お土産にもらった大量のサプリメントを嬉しそうに眺めているジェジュンをよそに、ヒチョルがシンドンを呼んだ。

 

「ヒチョルさん、すみません。本来なら僕がやらなければならない事を…」

 

「それはいいんです。でも本当にあなたがしなければならなかったのは、あの時、走るシーンは出来ないと監督に告げることでした。どれだけ偉い監督でも、こちらがどれだけ素人でも、タレントを守るのがあなた方マネージメントの仕事でしょう?あのままジェジュンを走らせるつもりでしたか?」

 

「返す言葉もありません。私は舞い上がっていて、きちんとジェジュン君を守れなかった。恥ずかしいです。でもこれからはこんなことはないと約束します」

「分かっていただけたらいいんです」

 

後ろからジェジュンののんきな声が聞こえた。

 

「ヒチョリ~すっごいサプリあるよ~40種類もビタミンが取れるんだってぇ~欲しい?」

「ばーか、それは俺がもらったんだから俺のなのー」

 

「ええーー!ずっりィ~チャンミンがこういうの好きだから~俺、持って帰るもーん。ユチョンにも飲ませなきゃ」

 

「甘いっ!」

 

ひょいと残りのサプリを取り上げられ、大きな口をあけているジェジュンを見てシンドンが笑った。

 

ジェジュン君…ごめんなさい。

これからは、俺がきちんと守るから…。

 

「シンドンさーん。
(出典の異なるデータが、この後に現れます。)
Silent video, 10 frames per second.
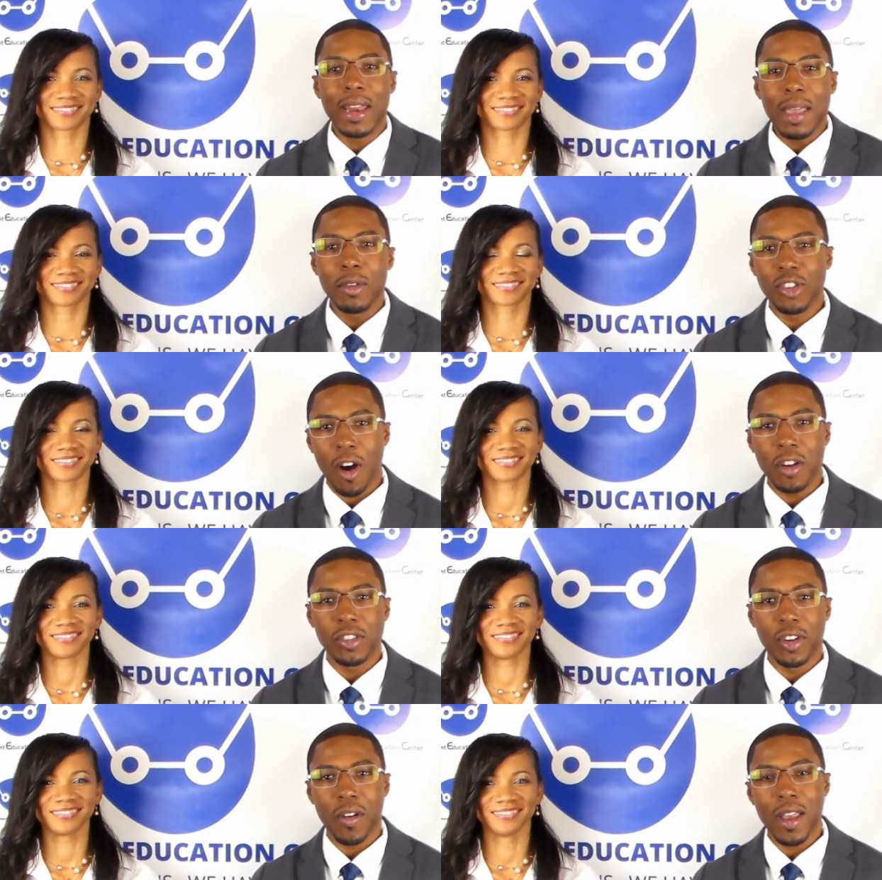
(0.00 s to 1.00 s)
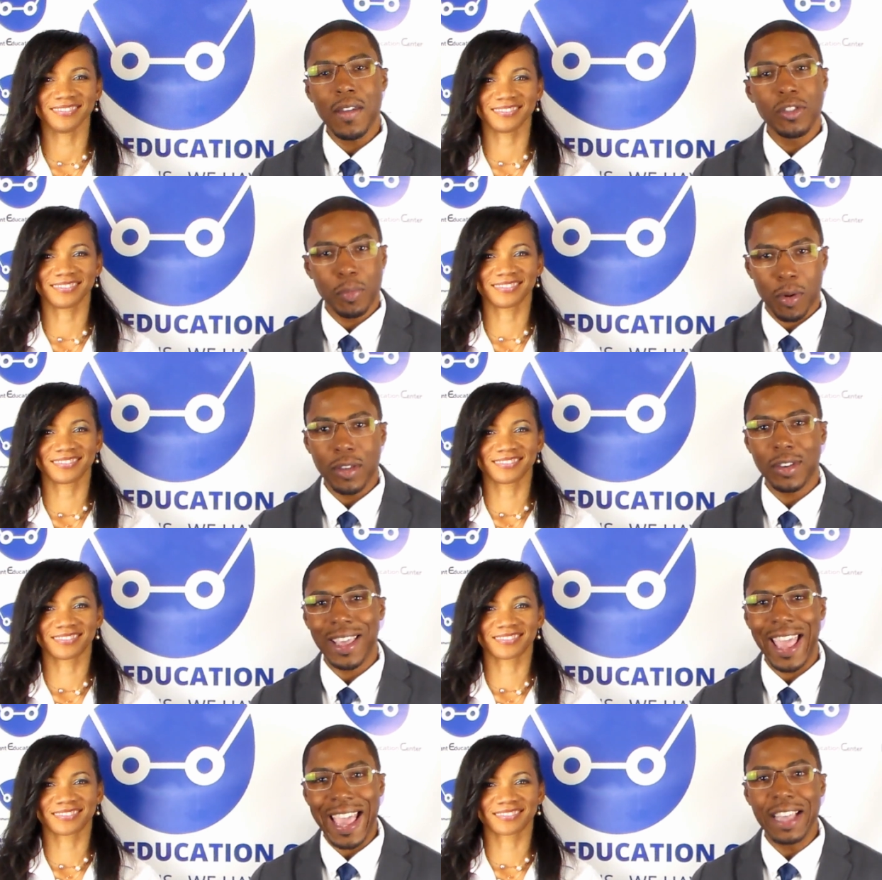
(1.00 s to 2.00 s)
Speaker 1: my name is Carson Graves,
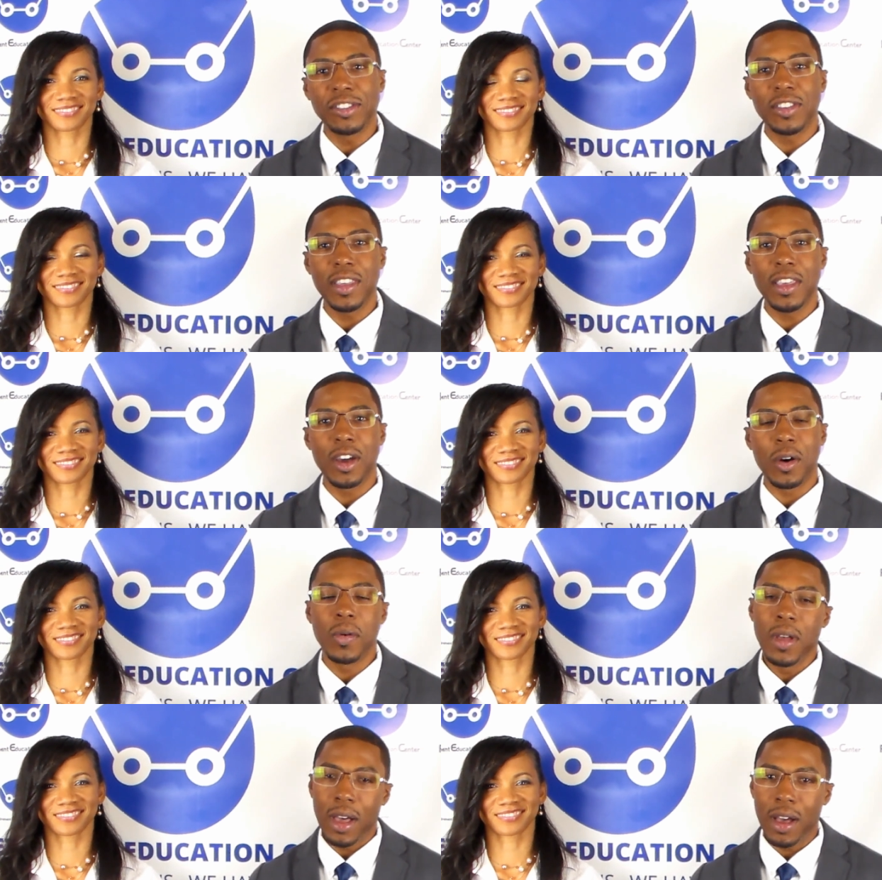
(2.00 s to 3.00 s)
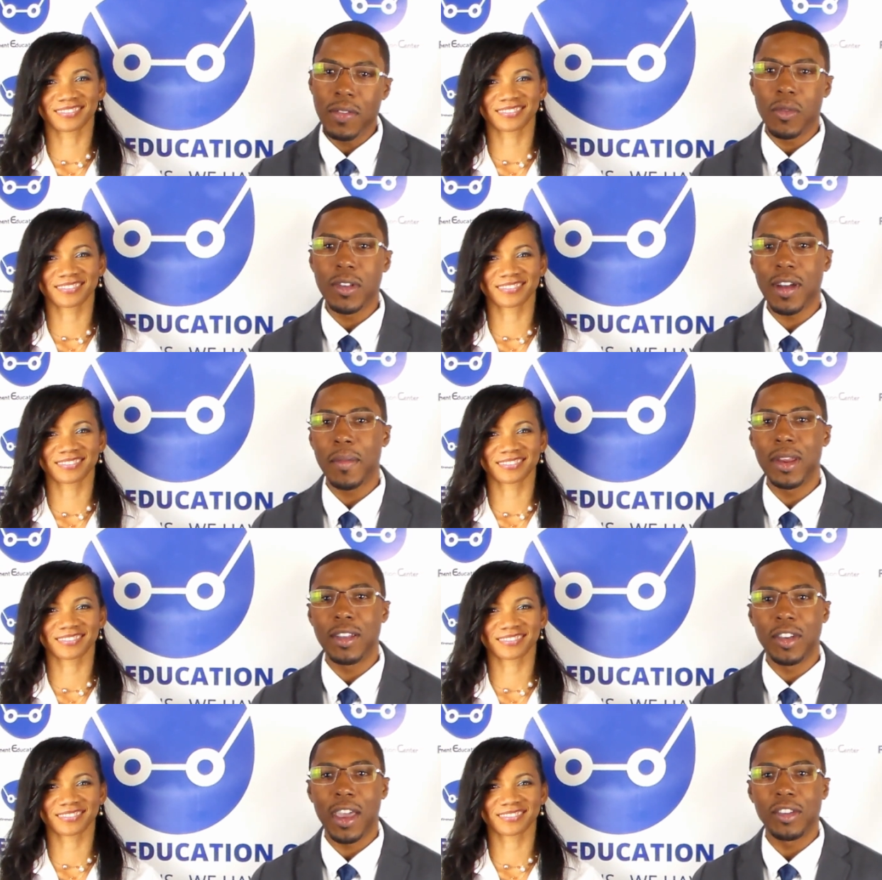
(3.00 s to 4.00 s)
President and CEO of the Retirement
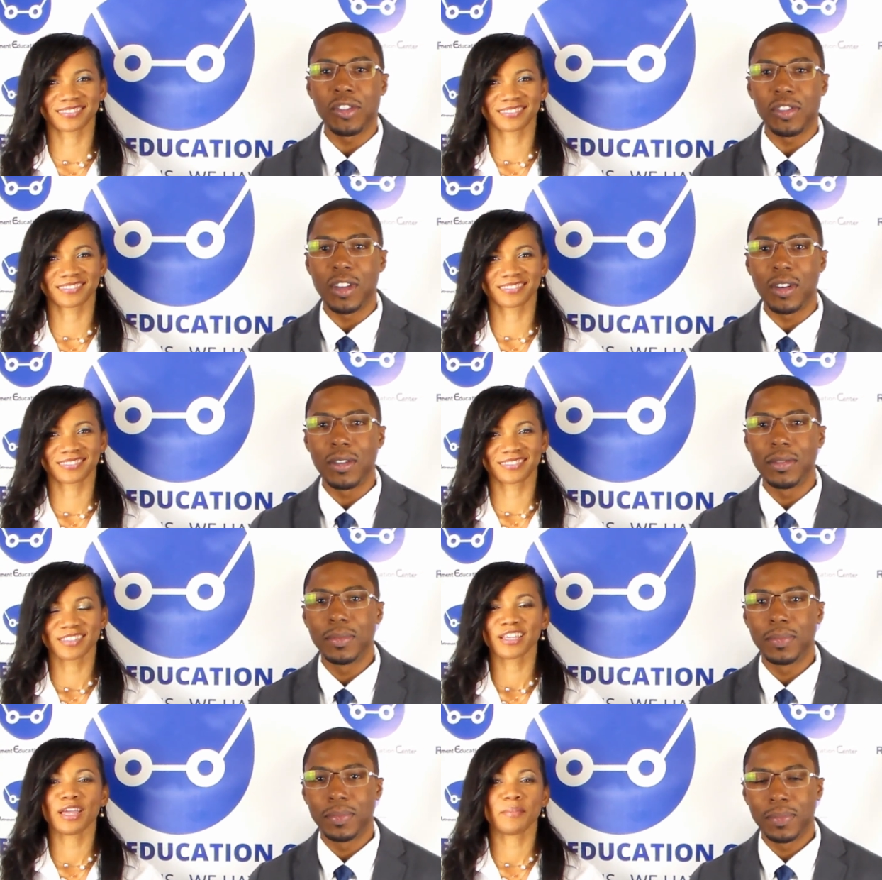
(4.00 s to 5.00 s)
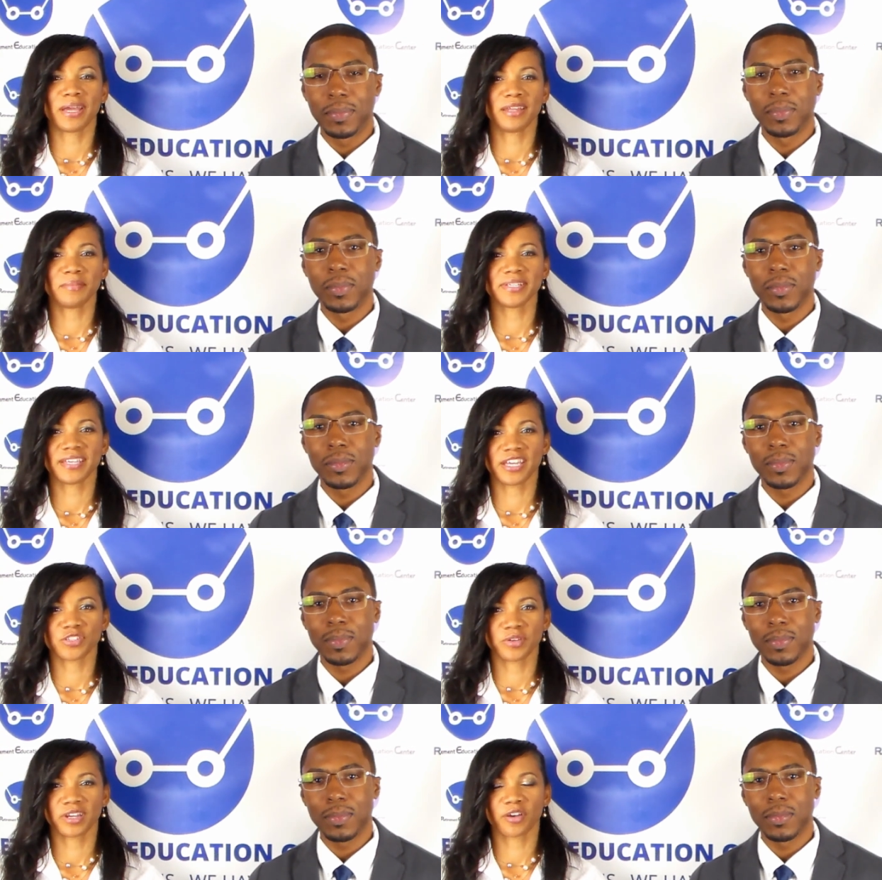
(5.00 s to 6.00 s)
Education Center.
Speaker 2: And my name is
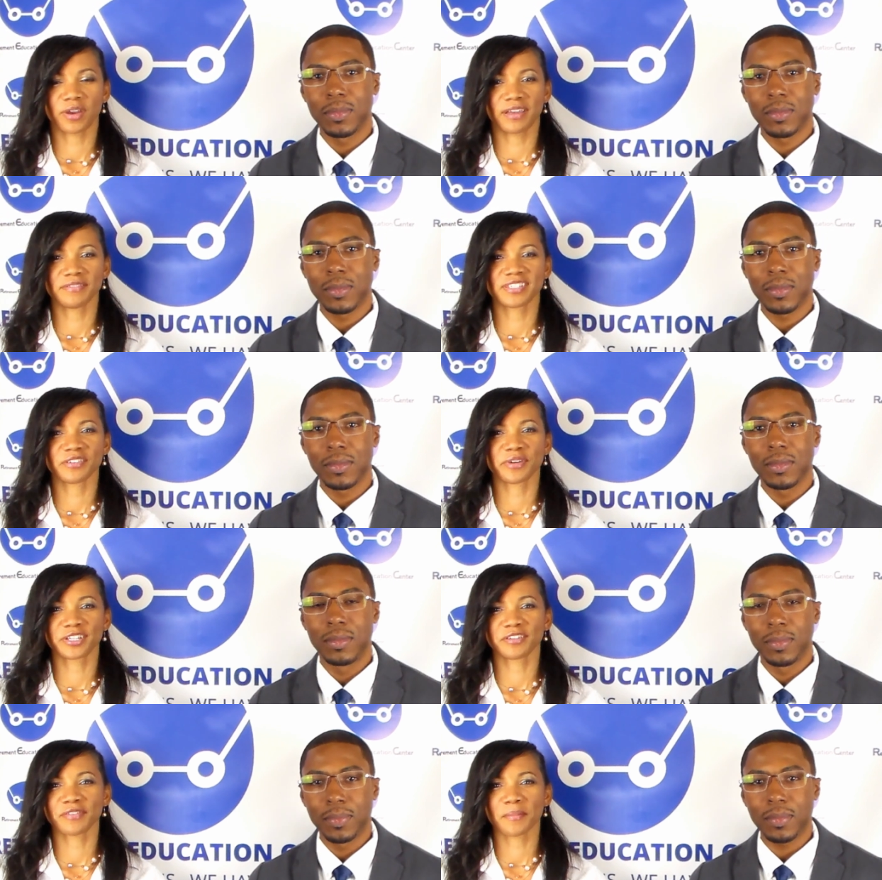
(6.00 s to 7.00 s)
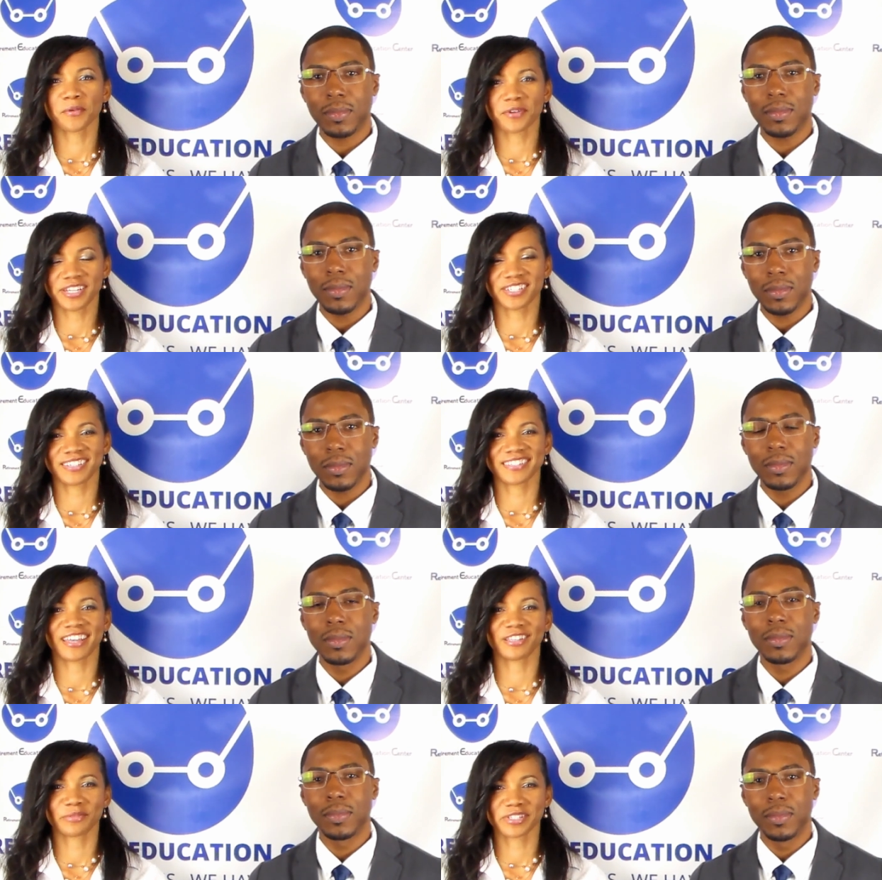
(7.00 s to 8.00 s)
Andrea Graves, Director of Operations
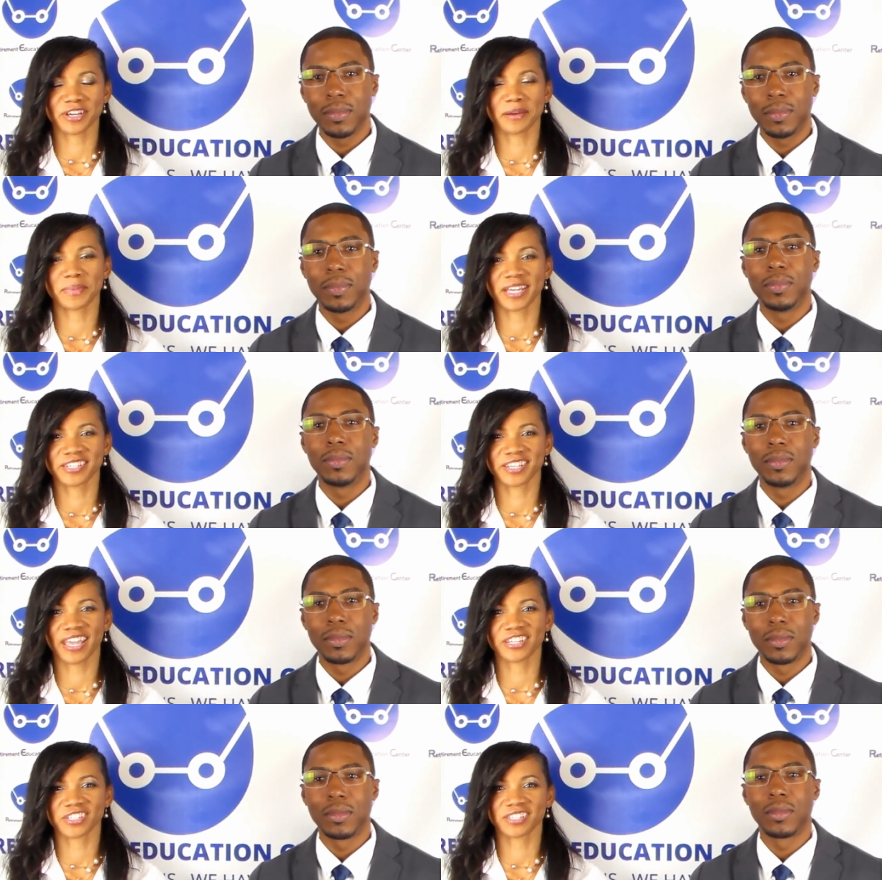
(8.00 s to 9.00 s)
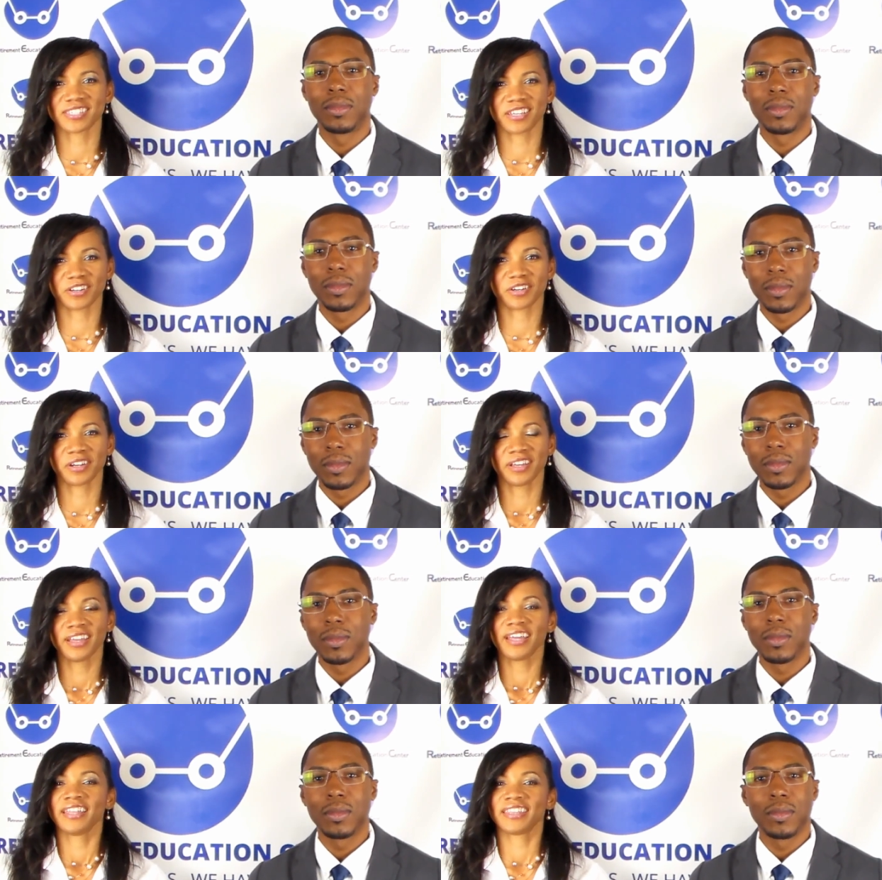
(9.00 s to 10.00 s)
at the Retirement Education Center.
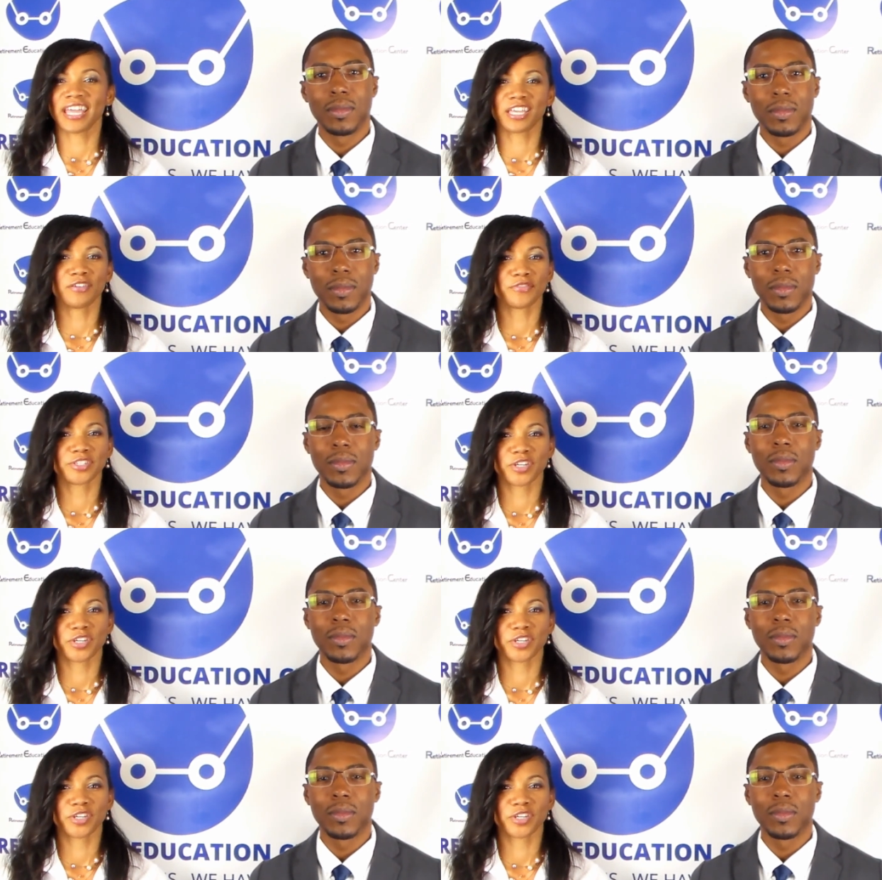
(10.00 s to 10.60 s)
Thank you for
ヒチョルの横暴を許していいんですか~怒ってやってくださーい」

「ははっ!さ、せっかくだから何か食べてから帰りましょう」

「え?シンドンさんの奢り?やったー!」

 

3人は笑いながら街を歩いた。

 

 

 

 

※※※

損害賠償、請求されなくてよかったね^^

ヒチョルがユノがいない間、ちゃんとジェジュンを守ってくれてます。ベンツのおかげか?

ってかユノ、早く出張から帰ってこい。

次回、ジェジュンのホスト時代のお話が垣間見えます。

 

(正直、こんな時に妄想小説書いてていいのかなぁと思ったりします。

でも、毎日楽しみにしてるよ、という声も頂き、頑張ることに。